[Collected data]
——

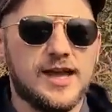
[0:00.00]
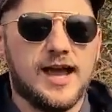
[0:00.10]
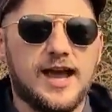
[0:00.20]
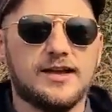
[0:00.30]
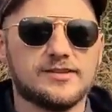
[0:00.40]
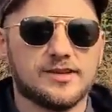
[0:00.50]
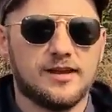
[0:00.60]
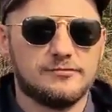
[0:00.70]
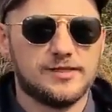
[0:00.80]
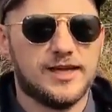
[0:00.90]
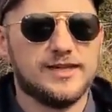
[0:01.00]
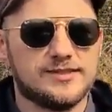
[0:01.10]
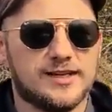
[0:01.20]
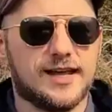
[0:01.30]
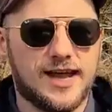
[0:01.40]
has a
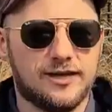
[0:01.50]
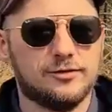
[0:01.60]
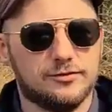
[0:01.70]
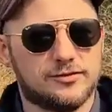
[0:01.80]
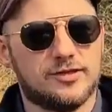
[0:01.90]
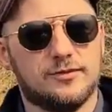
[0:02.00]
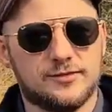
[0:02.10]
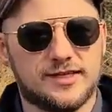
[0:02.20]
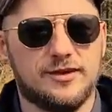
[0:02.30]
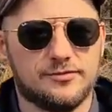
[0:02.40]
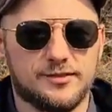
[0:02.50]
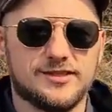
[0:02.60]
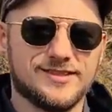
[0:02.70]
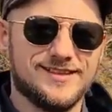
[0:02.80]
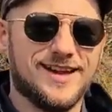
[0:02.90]
relating angle to themselves,
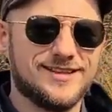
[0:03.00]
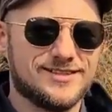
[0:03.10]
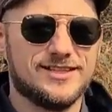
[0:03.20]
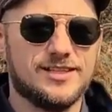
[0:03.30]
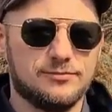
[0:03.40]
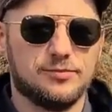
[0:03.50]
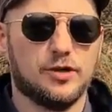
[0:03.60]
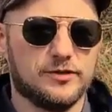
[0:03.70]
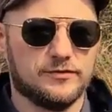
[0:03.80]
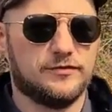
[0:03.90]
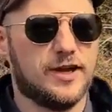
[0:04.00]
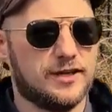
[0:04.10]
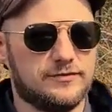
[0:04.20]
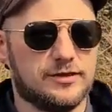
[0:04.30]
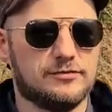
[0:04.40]
which is
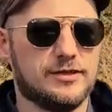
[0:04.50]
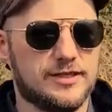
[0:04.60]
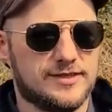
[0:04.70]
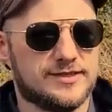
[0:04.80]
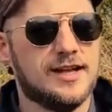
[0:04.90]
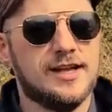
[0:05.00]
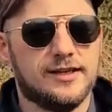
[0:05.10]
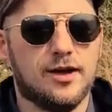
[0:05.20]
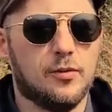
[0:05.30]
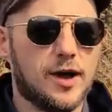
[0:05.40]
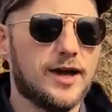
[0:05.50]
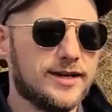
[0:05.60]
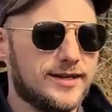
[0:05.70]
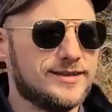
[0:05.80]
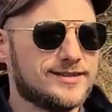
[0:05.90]
19.5 degrees. Now,
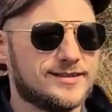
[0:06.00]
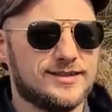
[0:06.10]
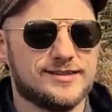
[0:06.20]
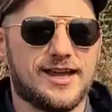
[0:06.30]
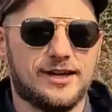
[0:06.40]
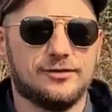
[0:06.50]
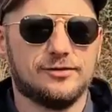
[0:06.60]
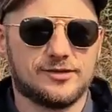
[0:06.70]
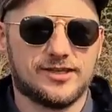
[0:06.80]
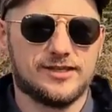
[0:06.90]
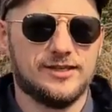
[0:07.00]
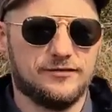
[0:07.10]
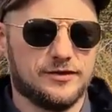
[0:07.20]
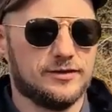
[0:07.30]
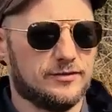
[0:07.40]
why is this angle
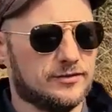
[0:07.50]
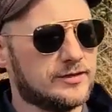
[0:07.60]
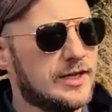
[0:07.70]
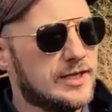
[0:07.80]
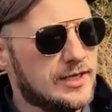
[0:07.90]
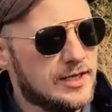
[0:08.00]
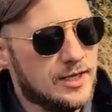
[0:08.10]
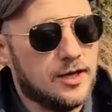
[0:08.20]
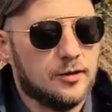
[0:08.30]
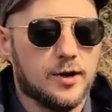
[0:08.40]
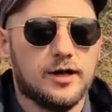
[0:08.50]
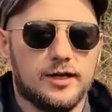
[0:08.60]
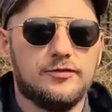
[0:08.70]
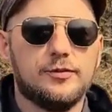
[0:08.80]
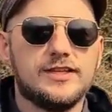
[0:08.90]
significant? Well,
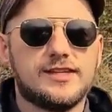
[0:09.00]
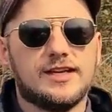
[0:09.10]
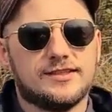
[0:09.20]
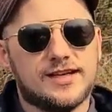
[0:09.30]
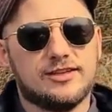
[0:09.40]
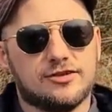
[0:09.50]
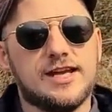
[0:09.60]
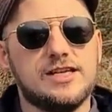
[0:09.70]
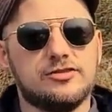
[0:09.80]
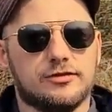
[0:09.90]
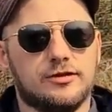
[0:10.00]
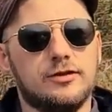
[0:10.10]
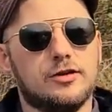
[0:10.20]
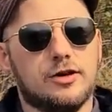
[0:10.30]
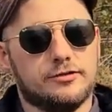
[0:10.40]
if we take a
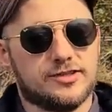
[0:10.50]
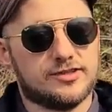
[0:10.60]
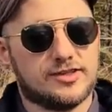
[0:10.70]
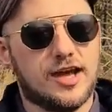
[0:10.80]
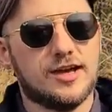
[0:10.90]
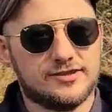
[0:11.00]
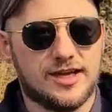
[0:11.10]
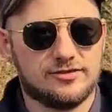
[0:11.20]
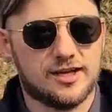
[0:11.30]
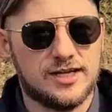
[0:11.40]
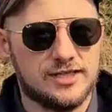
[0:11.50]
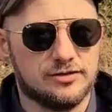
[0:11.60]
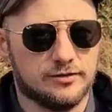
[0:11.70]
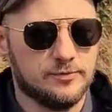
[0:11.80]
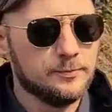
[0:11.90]
tetrahedron or a star
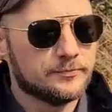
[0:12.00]
tetrahedron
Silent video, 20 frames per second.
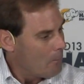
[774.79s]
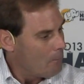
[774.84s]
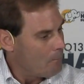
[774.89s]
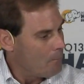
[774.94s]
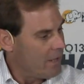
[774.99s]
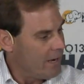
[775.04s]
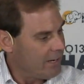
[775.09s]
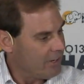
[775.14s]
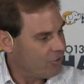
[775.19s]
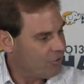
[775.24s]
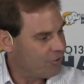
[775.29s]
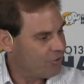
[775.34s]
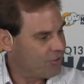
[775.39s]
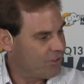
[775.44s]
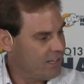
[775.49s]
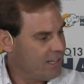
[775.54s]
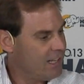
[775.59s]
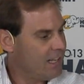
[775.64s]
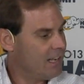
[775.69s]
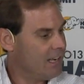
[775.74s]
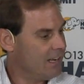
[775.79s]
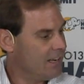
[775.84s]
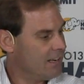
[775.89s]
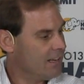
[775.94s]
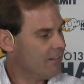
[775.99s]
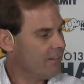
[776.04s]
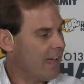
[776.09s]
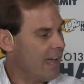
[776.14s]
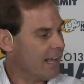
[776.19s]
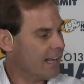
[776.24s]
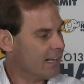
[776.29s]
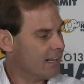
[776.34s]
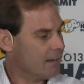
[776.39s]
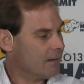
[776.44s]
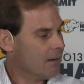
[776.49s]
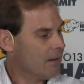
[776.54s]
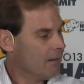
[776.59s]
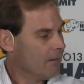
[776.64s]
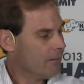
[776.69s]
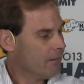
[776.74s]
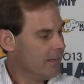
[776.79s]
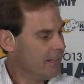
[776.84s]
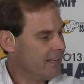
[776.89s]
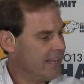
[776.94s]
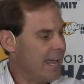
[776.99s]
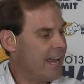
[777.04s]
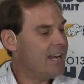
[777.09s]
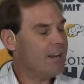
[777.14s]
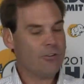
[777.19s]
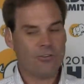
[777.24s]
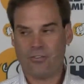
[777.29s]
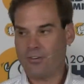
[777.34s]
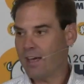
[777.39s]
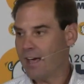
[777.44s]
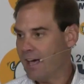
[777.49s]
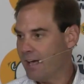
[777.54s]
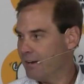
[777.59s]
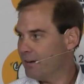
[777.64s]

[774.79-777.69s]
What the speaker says: but extend the data set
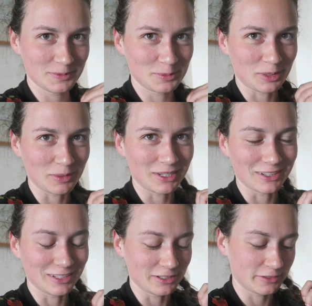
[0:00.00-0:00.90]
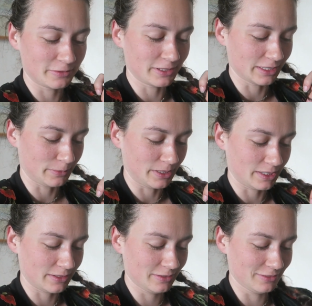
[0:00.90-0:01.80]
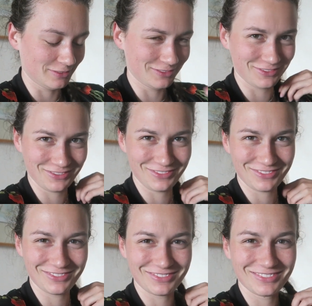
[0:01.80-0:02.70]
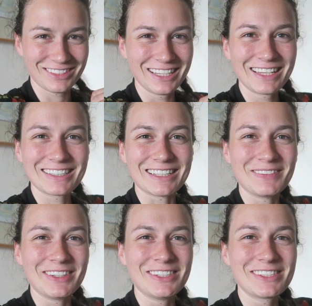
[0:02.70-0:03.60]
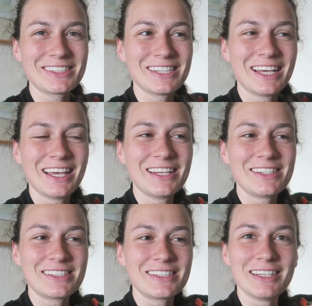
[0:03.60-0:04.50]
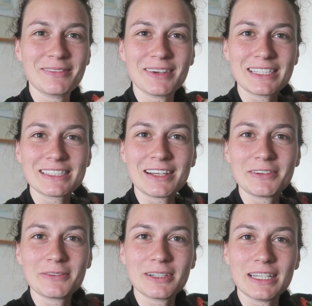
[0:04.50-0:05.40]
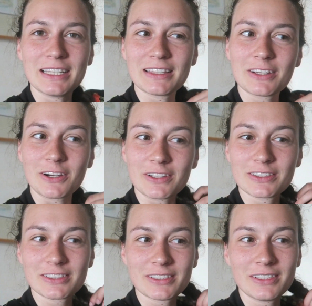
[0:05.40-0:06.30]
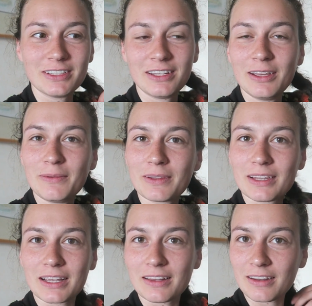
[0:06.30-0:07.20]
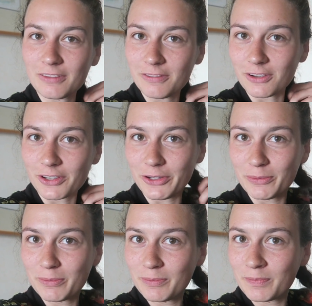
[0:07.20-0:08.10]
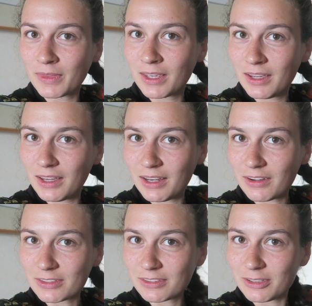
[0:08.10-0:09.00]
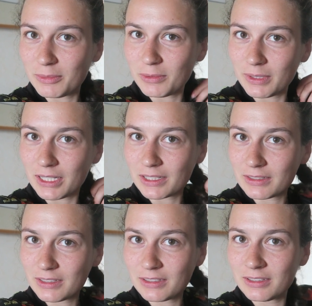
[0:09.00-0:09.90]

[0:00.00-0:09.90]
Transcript: It's probably gonna look really weird. Because I'm used to seeing myself with curls, with like a lot of volume. And now it's gonna be weird.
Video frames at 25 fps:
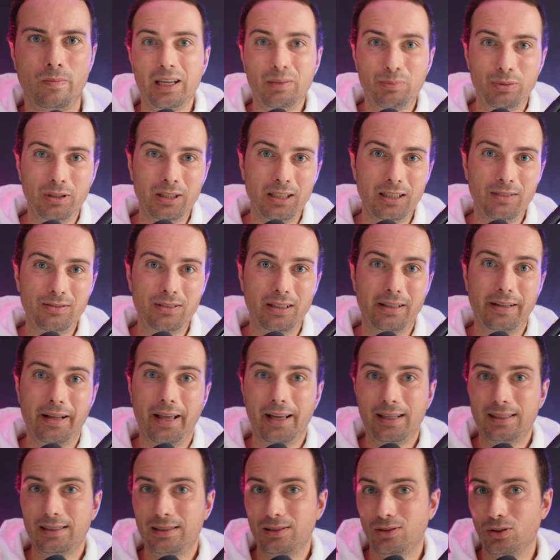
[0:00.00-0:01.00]
I believe the
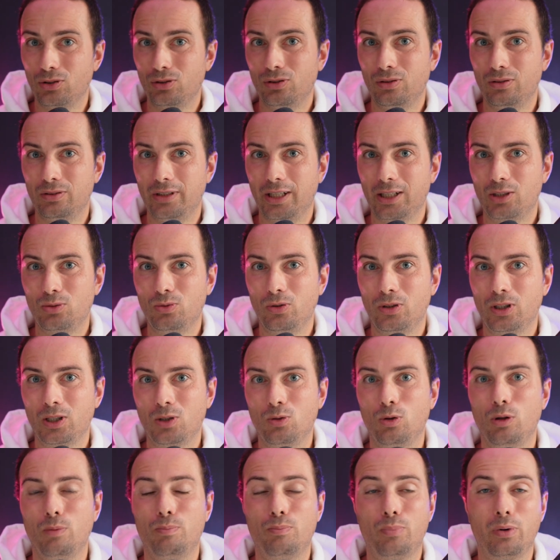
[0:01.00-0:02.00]
next social
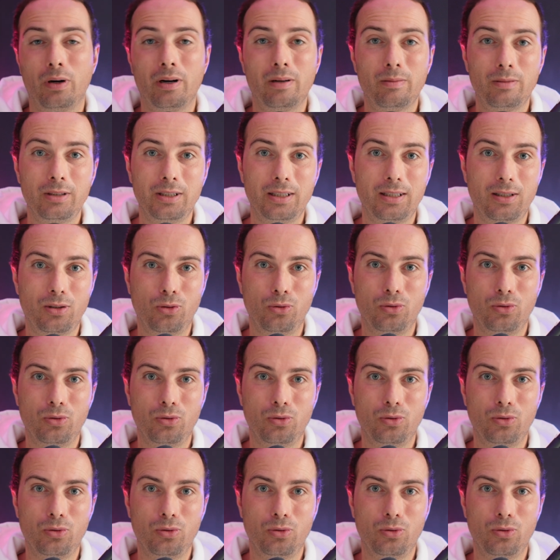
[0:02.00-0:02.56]
network will probably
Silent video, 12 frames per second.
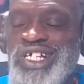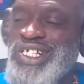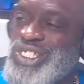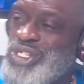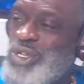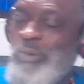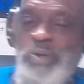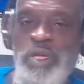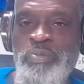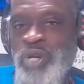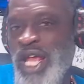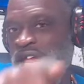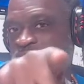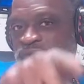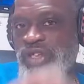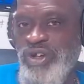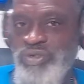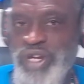to your people? That ain't even
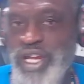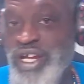on there.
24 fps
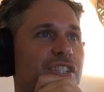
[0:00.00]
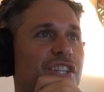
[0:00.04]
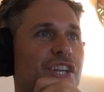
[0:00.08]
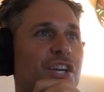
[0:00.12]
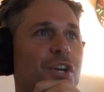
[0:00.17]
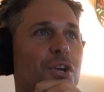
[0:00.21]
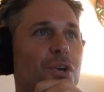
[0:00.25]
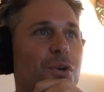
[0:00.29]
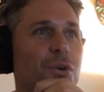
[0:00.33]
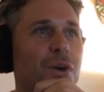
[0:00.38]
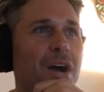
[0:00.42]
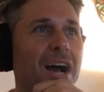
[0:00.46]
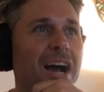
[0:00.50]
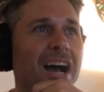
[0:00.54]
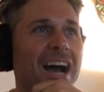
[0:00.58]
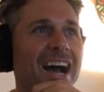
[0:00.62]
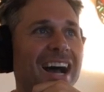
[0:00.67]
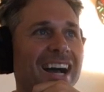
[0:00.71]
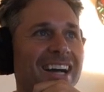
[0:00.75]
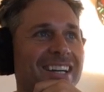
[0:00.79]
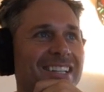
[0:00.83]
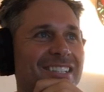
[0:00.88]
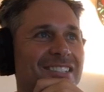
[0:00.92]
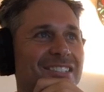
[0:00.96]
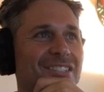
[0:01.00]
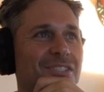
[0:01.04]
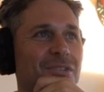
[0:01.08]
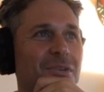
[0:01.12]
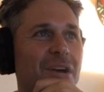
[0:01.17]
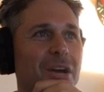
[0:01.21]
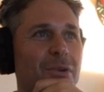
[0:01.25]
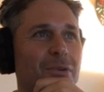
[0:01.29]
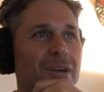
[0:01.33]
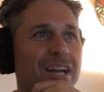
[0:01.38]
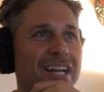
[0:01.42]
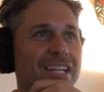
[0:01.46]
Do
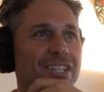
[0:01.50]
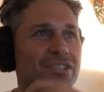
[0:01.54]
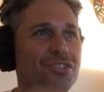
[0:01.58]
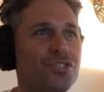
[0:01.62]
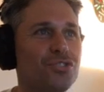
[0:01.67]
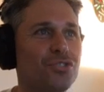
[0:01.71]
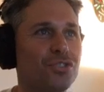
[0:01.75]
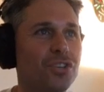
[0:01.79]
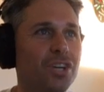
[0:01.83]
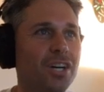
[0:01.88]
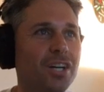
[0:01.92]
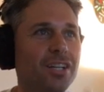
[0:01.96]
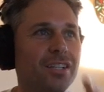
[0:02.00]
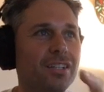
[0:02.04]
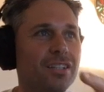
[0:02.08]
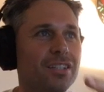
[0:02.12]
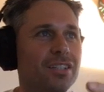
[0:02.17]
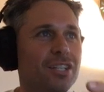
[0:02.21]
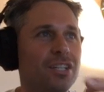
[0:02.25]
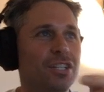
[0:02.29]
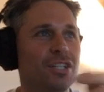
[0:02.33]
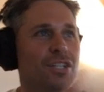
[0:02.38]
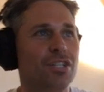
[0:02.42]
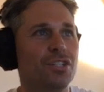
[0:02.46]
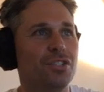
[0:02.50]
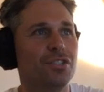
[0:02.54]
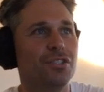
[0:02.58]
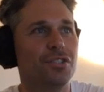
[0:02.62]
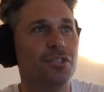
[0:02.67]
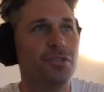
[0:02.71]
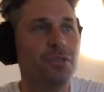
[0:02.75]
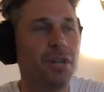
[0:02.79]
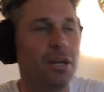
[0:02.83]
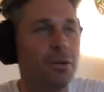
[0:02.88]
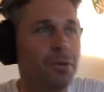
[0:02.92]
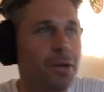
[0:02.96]
I ride drunk?
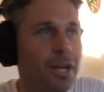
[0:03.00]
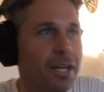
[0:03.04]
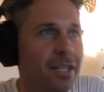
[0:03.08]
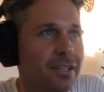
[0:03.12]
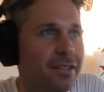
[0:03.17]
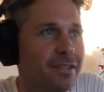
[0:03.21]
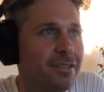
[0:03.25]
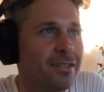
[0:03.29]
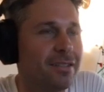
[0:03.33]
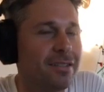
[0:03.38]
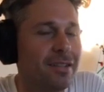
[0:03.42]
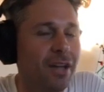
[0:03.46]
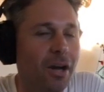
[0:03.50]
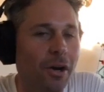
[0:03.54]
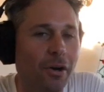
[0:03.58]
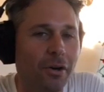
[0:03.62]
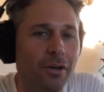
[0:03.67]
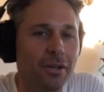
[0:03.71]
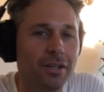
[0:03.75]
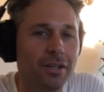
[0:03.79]
Do I ride in the snow?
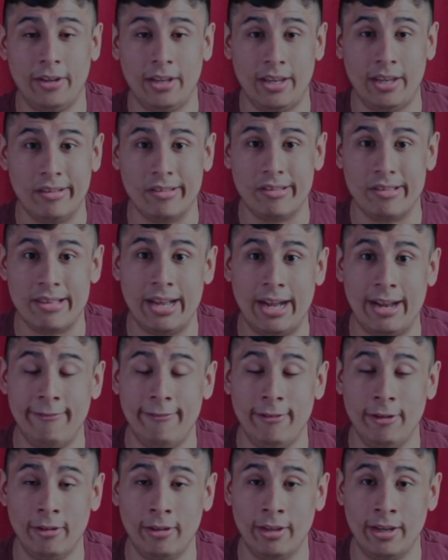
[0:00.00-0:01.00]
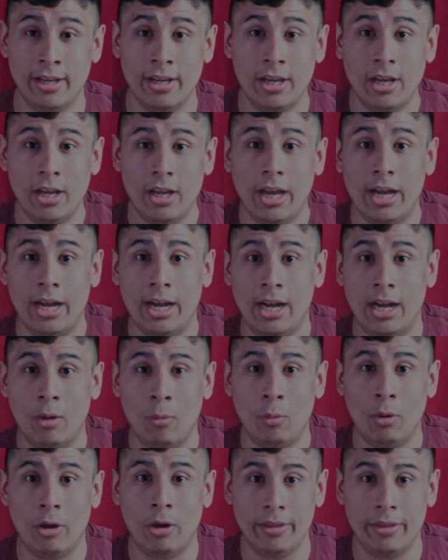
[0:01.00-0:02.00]
he's not feeling
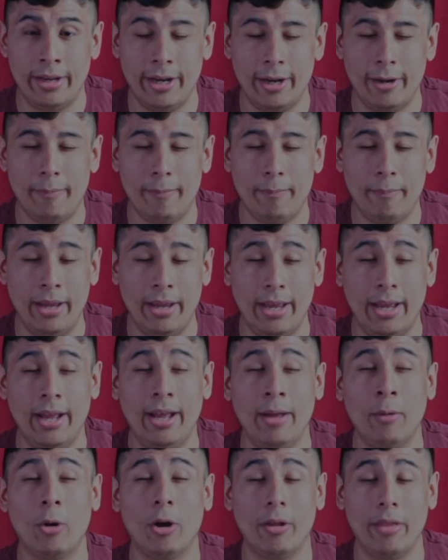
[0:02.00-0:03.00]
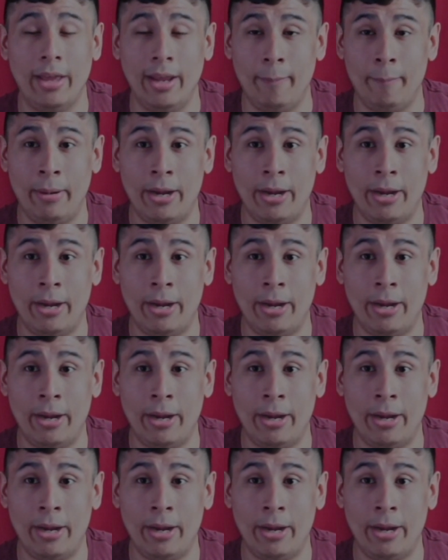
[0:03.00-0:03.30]
well in the head.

——

Pictures do not belong in the answer. Return the lines above starting at the one with "[0:00.90-0:01.80]" and ending at the one with "[0:00.00-0:09.90]", both kept, exactly.

[0:00.90-0:01.80]
[0:01.80-0:02.70]
[0:02.70-0:03.60]
[0:03.60-0:04.50]
[0:04.50-0:05.40]
[0:05.40-0:06.30]
[0:06.30-0:07.20]
[0:07.20-0:08.10]
[0:08.10-0:09.00]
[0:09.00-0:09.90]

[0:00.00-0:09.90]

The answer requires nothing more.